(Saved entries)
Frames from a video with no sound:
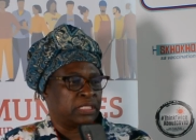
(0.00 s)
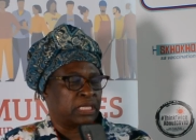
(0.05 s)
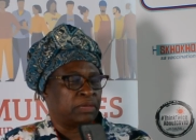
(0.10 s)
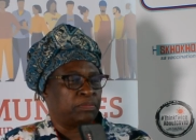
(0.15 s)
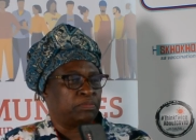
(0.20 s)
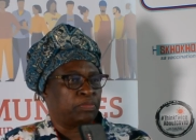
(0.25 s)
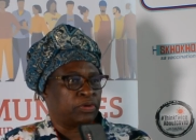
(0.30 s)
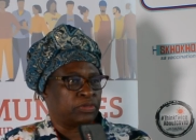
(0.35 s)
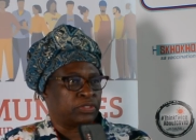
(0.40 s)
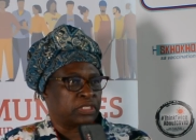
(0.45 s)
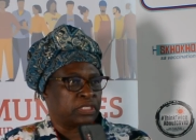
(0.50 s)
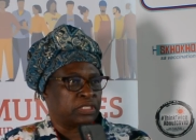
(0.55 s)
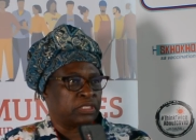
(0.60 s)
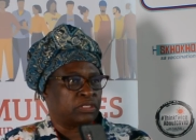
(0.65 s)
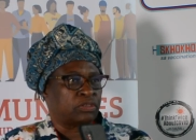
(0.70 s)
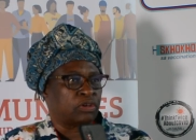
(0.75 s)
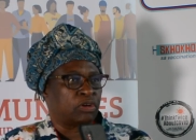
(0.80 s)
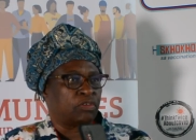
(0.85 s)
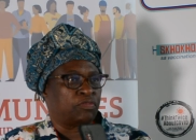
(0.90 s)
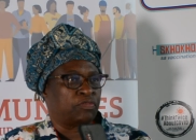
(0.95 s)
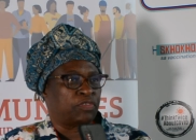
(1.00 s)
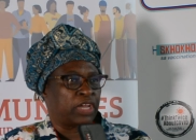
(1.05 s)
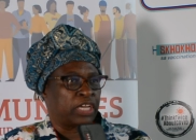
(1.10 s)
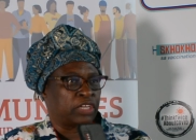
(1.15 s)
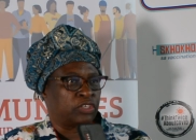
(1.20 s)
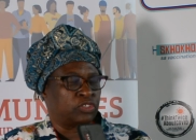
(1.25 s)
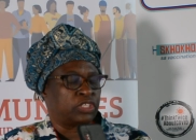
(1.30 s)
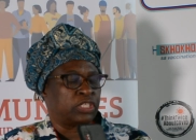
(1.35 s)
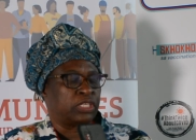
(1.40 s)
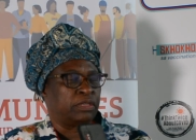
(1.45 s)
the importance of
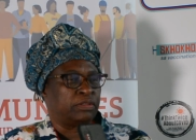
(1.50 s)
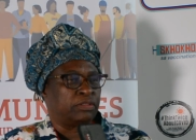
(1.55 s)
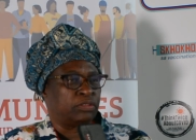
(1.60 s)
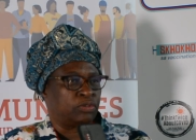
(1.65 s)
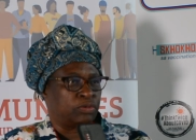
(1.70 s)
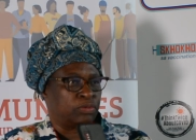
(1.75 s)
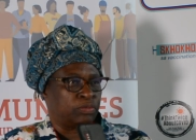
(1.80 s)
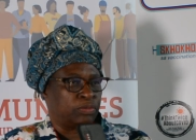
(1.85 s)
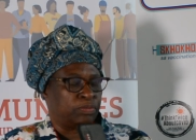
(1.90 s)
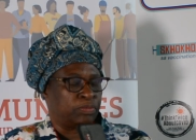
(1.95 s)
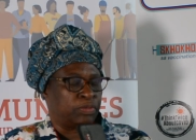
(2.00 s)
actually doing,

---

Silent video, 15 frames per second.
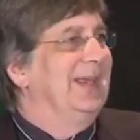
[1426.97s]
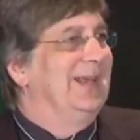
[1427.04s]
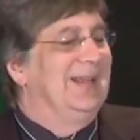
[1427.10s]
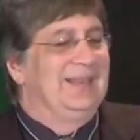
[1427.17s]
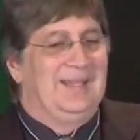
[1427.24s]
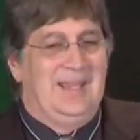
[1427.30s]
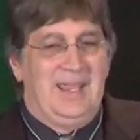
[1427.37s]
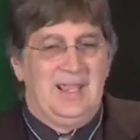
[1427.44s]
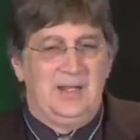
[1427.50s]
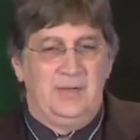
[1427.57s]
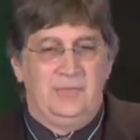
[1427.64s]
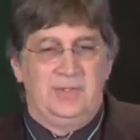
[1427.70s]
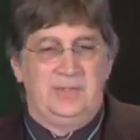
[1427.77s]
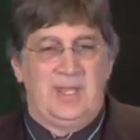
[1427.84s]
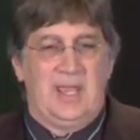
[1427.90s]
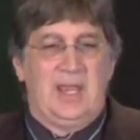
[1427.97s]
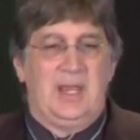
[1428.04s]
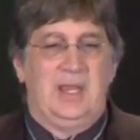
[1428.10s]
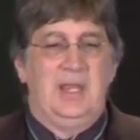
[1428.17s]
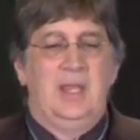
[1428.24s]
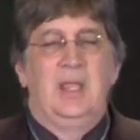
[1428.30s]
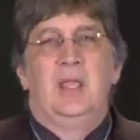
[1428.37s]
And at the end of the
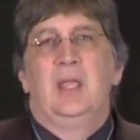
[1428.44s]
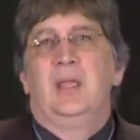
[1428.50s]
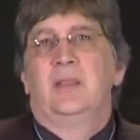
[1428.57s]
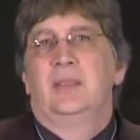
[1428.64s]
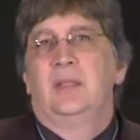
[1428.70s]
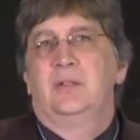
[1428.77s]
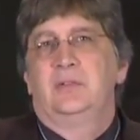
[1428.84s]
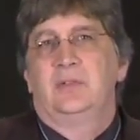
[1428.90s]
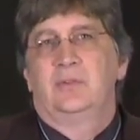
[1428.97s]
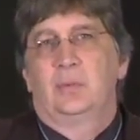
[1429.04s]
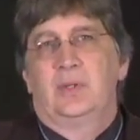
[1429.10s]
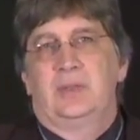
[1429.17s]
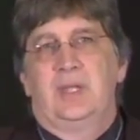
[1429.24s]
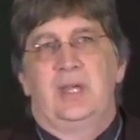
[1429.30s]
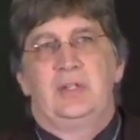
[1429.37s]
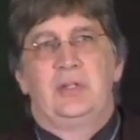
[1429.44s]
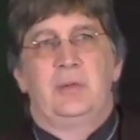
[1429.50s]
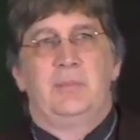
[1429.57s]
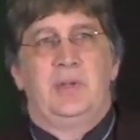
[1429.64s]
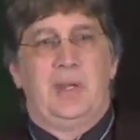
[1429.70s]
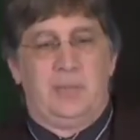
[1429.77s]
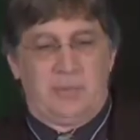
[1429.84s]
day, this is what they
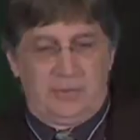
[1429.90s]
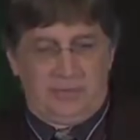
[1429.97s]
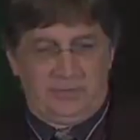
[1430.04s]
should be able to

Task details:
Pick each line holding the word "video" out of the data and copy it.

Answer space:
Frames from a video with no sound:
Silent video, 15 frames per second.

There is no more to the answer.